All of lore.kernel.org
 help / color / mirror / Atom feed
From: Junio C Hamano <gitster@pobox.com>
To: Brandon Casey <casey@nrlssc.navy.mil>
Cc: Arjen Laarhoven <arjen@yaph.org>,
	Mike Ralphson <mike.ralphson@gmail.com>,
	Johannes Sixt <j.sixt@viscovery.net>, Jeff King <peff@peff.net>,
	Boyd Lynn Gerber <gerberb@zenez.com>,
	Git Mailing List <git@vger.kernel.org>,
	Avery Pennarun <apenwarr@gmail.com>,
	Johan Herland <johan@herland.net>, Andreas Ericsson <ae@op5.se>,
	Kirill Smelkov <kirr@mns.spb.ru>,
	Giuseppe Bilotta <giuseppe.bilotta@gmail.com>,
	Gustaf Hendeby <hendeby@isy.liu.se>,
	Jonathan del Strother <maillist@steelskies.com>
Subject: Re: [PATCH v2 4/4] diff.c: convert builtin funcname patterns to non-GNU extended regex syntax
Date: Sat, 20 Sep 2008 00:51:39 -0700	[thread overview]
Message-ID: <7vej3f45mc.fsf@gitster.siamese.dyndns.org> (raw)
In-Reply-To: <7vtzcb47vh.fsf@gitster.siamese.dyndns.org> (Junio C. Hamano's message of "Sat, 20 Sep 2008 00:02:58 -0700")

Junio C Hamano <gitster@pobox.com> writes:

> static const struct funcname_pattern_entry builtin_funcname_pattern[] = {
> 	{ "bibtex", "(@[a-zA-Z]{1,}[ \t]*\{{0,1}[ \t]*[^ \t\"@',\\#}{~%]*).*$",
> 	  REG_EXTENDED },
> 	{ "html", "^[ \t]*(<[Hh][1-6][ \t].*>.*)$", REG_EXTENDED },
> 	{ "java",
> 	  "!^[ \t]*(catch|do|for|if|instanceof|new|return|switch|throw|while)\n"
> 	  "^[ \t]*(([ \t]*[A-Za-z_][A-Za-z_0-9]*){2,}[ \t]*\\([^;]*)$",
> 	  REG_EXTENDED },
> 	{ "pascal",
> 	  "^((procedure|function|constructor|destructor|interface|"
> 		"implementation|initialization|finalization)[ \t]*.*)$"
> 	  "|"
> 	  "^(.*=[ \t]*(class|record).*)$",
> 	  REG_EXTENDED },
> 	{ "php", "^[\t ]*((function|class).*)", REG_EXTENDED },
> 	{ "python", "^[ \t]*((class|def)[ \t].*)$", REG_EXTENDED },
> 	{ "ruby", "^[ \t]*((class|module|def)[ \t].*)$",
> 	  REG_EXTENDED },
> 	{ "tex",
> 	  "^(\\\\((sub)*section|chapter|part)\\*{0,1}\{.*)$",
> 	  REG_EXTENDED },
> };

On the "Objective-C hunk header" topic, I mentioned that I wondered how a
construct like:

	"( A | B ) | ( C | D )"

could possibly work, given that xdiff-interface.c::ff_regexp() uses a
regmatch_t array with only two elements to capture (which means it can
only capture $0 and $1).

It turns out that the function is not really prepared to do this
properly.  In order to cope with a pattern without _any_ capturing
parentheses in the regexp, it has a trick to use $0 if $1 is undefined.

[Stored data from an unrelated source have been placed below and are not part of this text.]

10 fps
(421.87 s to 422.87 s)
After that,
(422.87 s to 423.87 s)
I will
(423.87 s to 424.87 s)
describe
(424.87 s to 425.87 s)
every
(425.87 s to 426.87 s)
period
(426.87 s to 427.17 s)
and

In other words, if you write:

	"junk ( A | B ) | garbage ( C | D )"

then lines "junk A", "junk B", "garbage C" and "garbage D" would all match
and be on the hunk header line.  However, "garbage" is not stripped out
(while "junk" does get left out of the capture).

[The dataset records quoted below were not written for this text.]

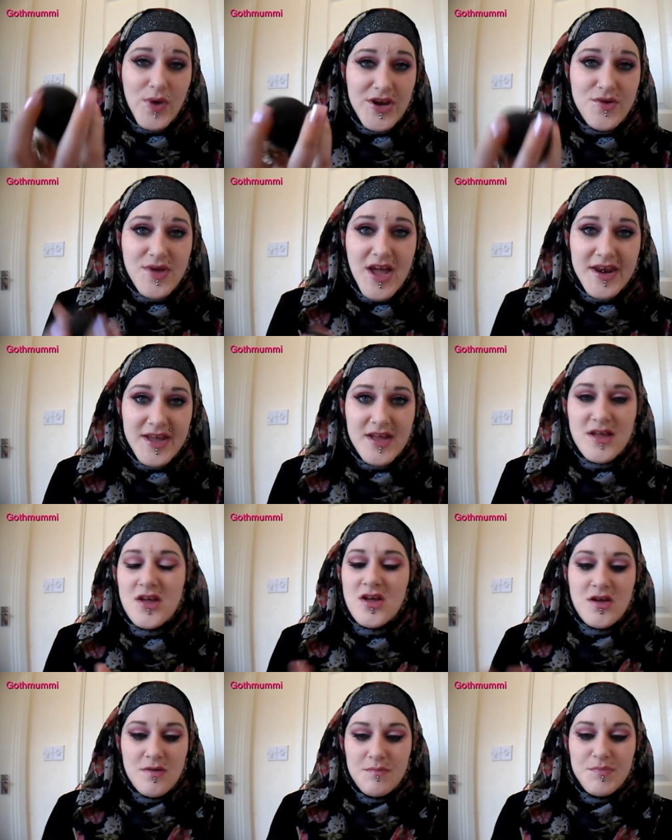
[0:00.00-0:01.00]
When you get
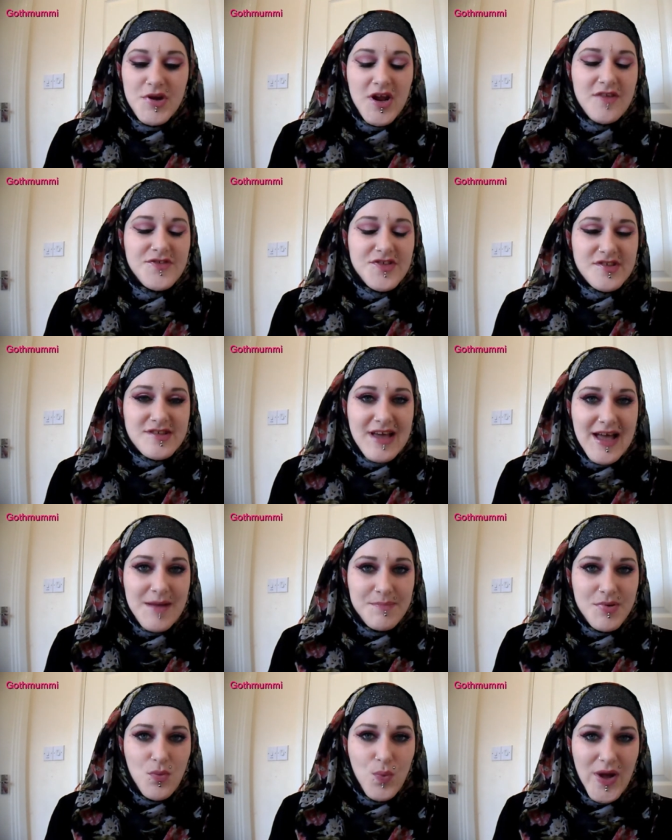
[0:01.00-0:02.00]
it, put it under the
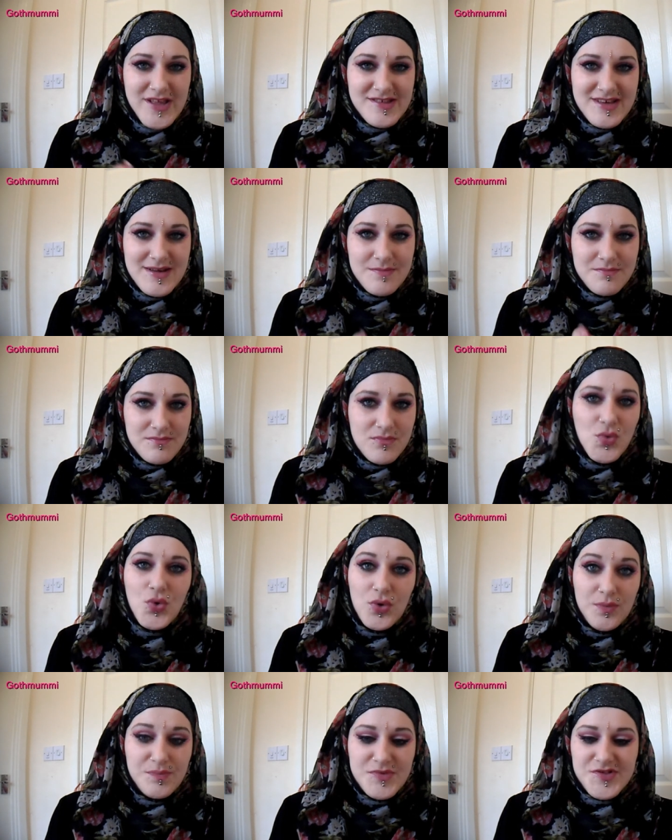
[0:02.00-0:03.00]
tap, wet it
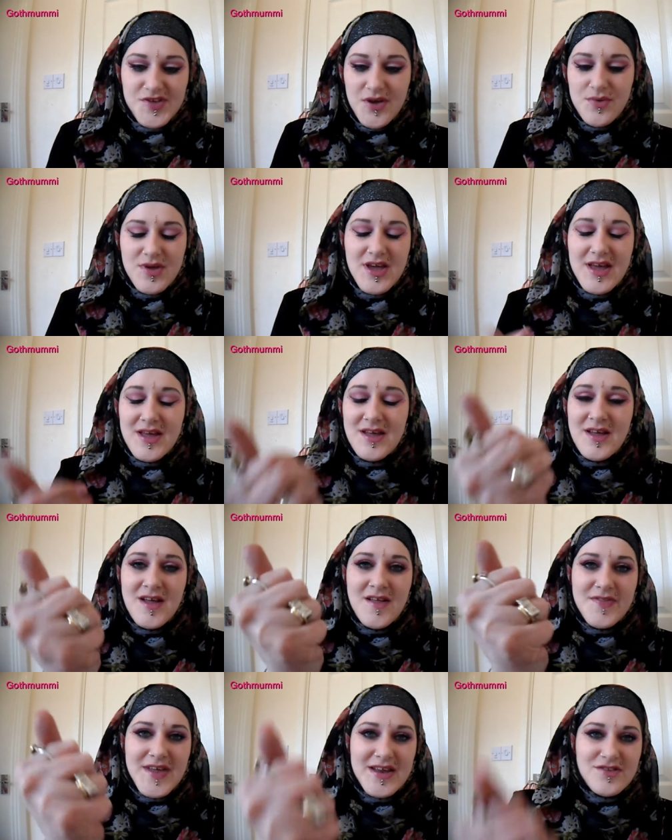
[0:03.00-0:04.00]
or soak it,
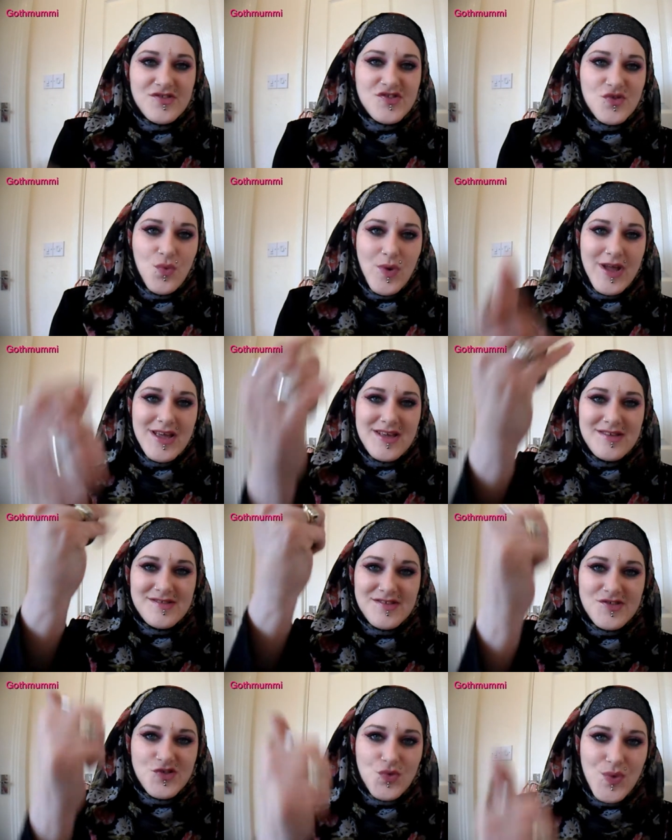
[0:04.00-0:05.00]
then
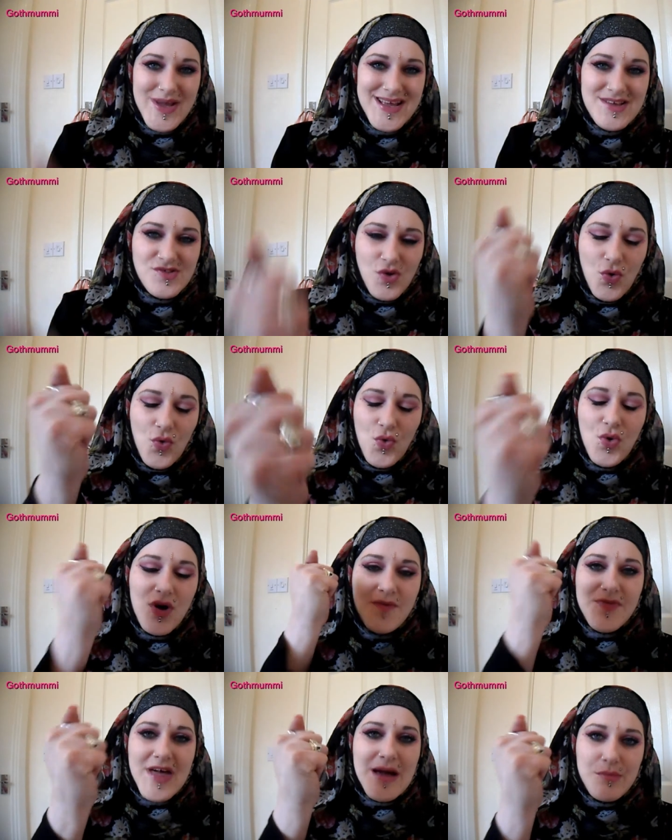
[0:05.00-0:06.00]
squeeze
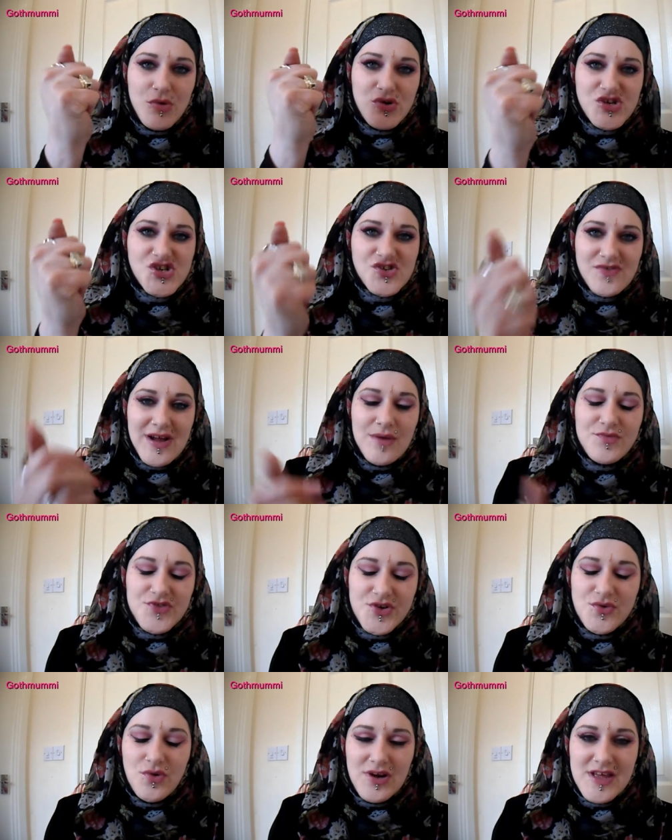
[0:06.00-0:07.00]
all of that moisture
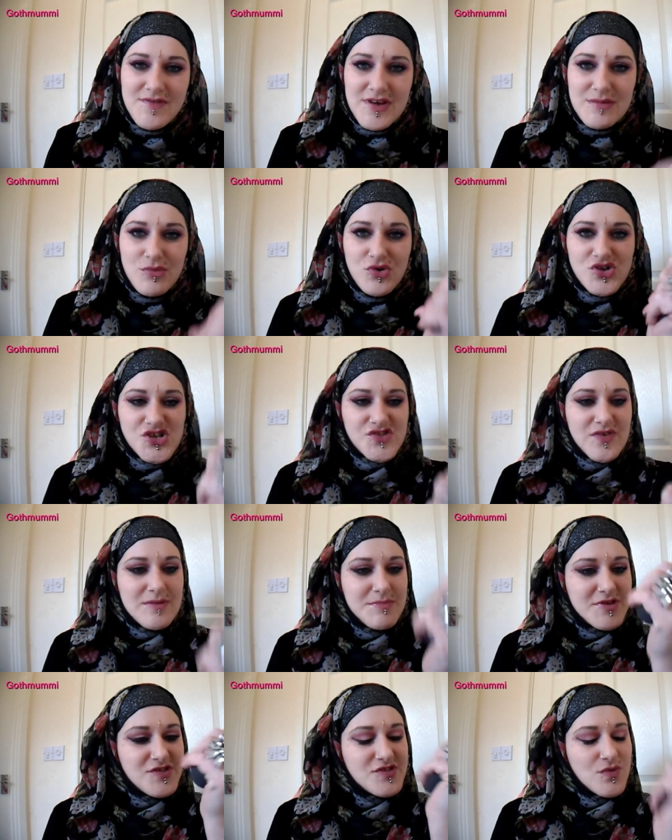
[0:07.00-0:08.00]
out. Do not leave any moisture
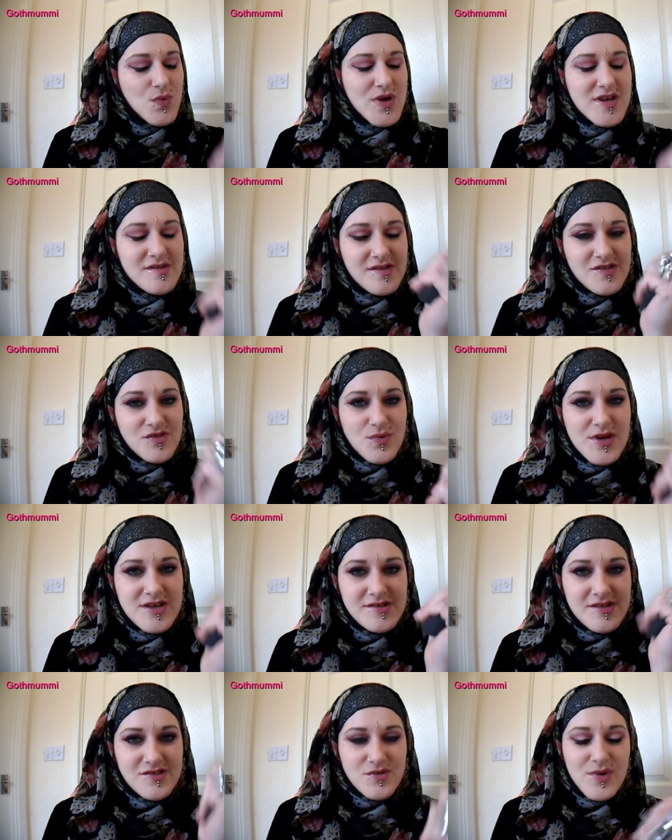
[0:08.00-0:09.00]
in, but squeeze
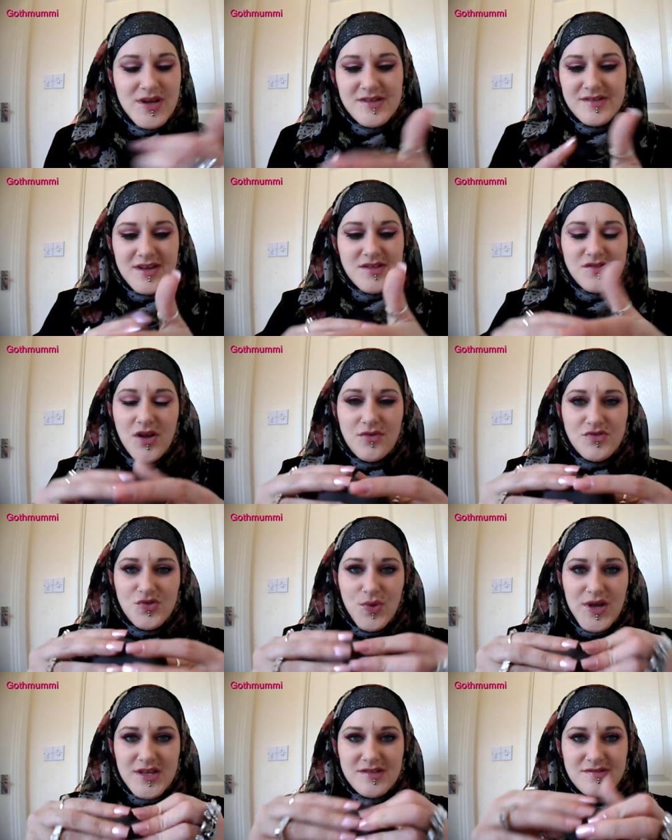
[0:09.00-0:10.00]
it.
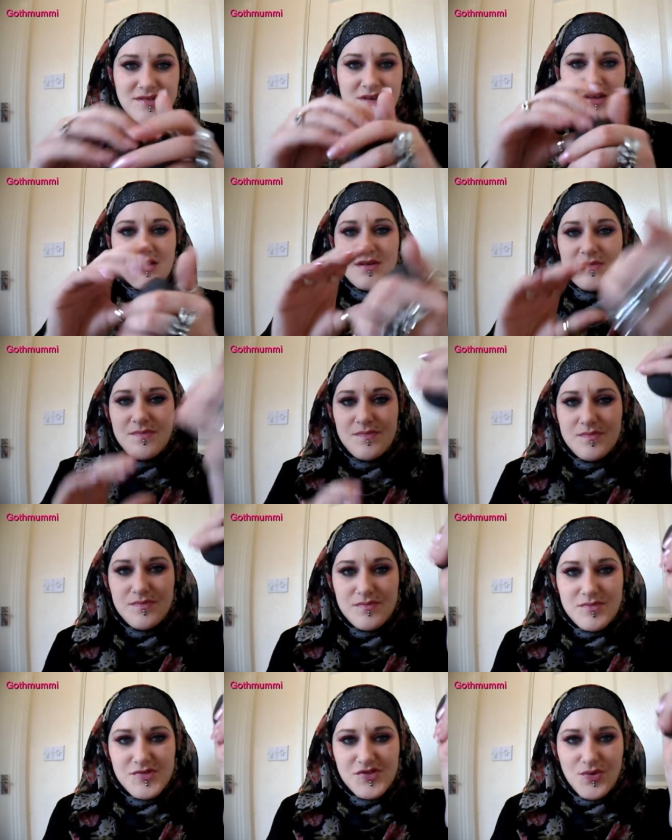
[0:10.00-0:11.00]
Don't twist.
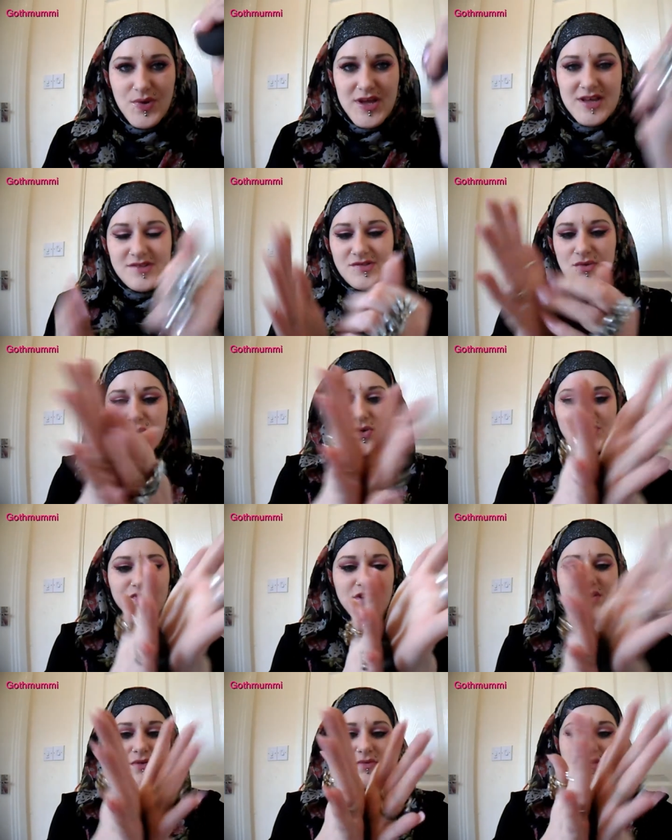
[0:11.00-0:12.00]
Squeeze.
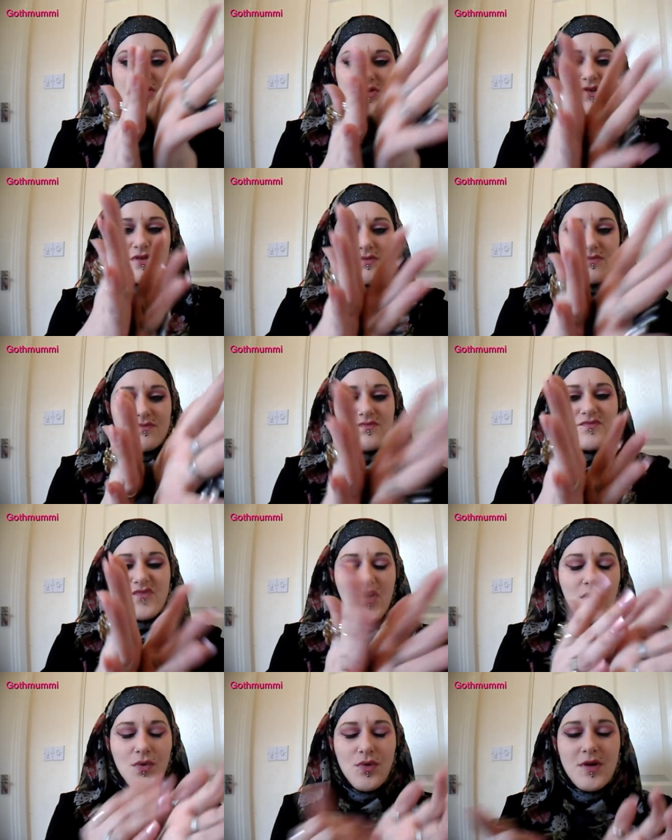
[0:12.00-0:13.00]
Also, you can
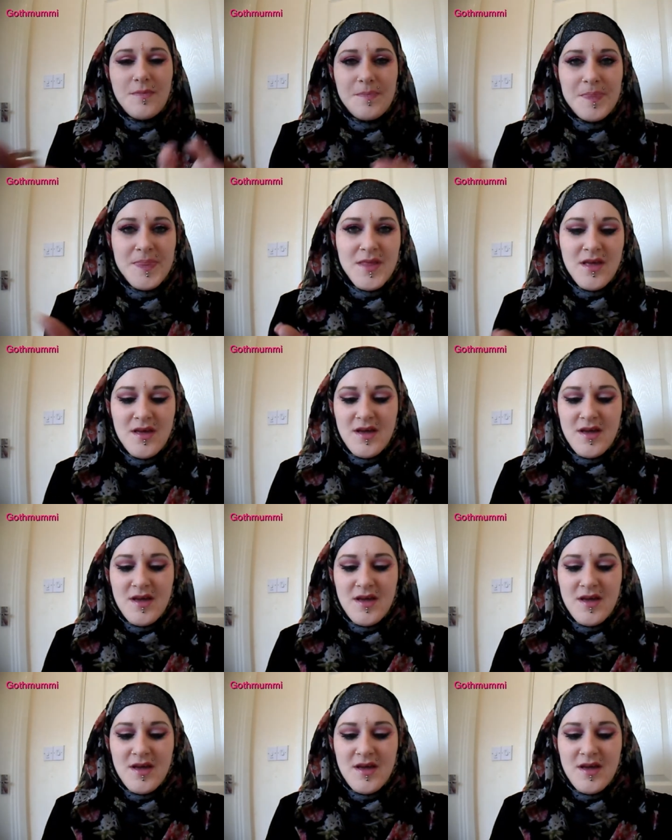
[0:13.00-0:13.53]
roll.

This happens not to be a problem with any of the above built-in patterns.
The risky one is "pascal", but it's $2 captures the entire line anyway, so
it does not make any difference if the code used $0 instead.  E.g.  a line
that matches the second alternative, "foo = class bar", will be captured
as $0 and this is the same as (un)captured $2.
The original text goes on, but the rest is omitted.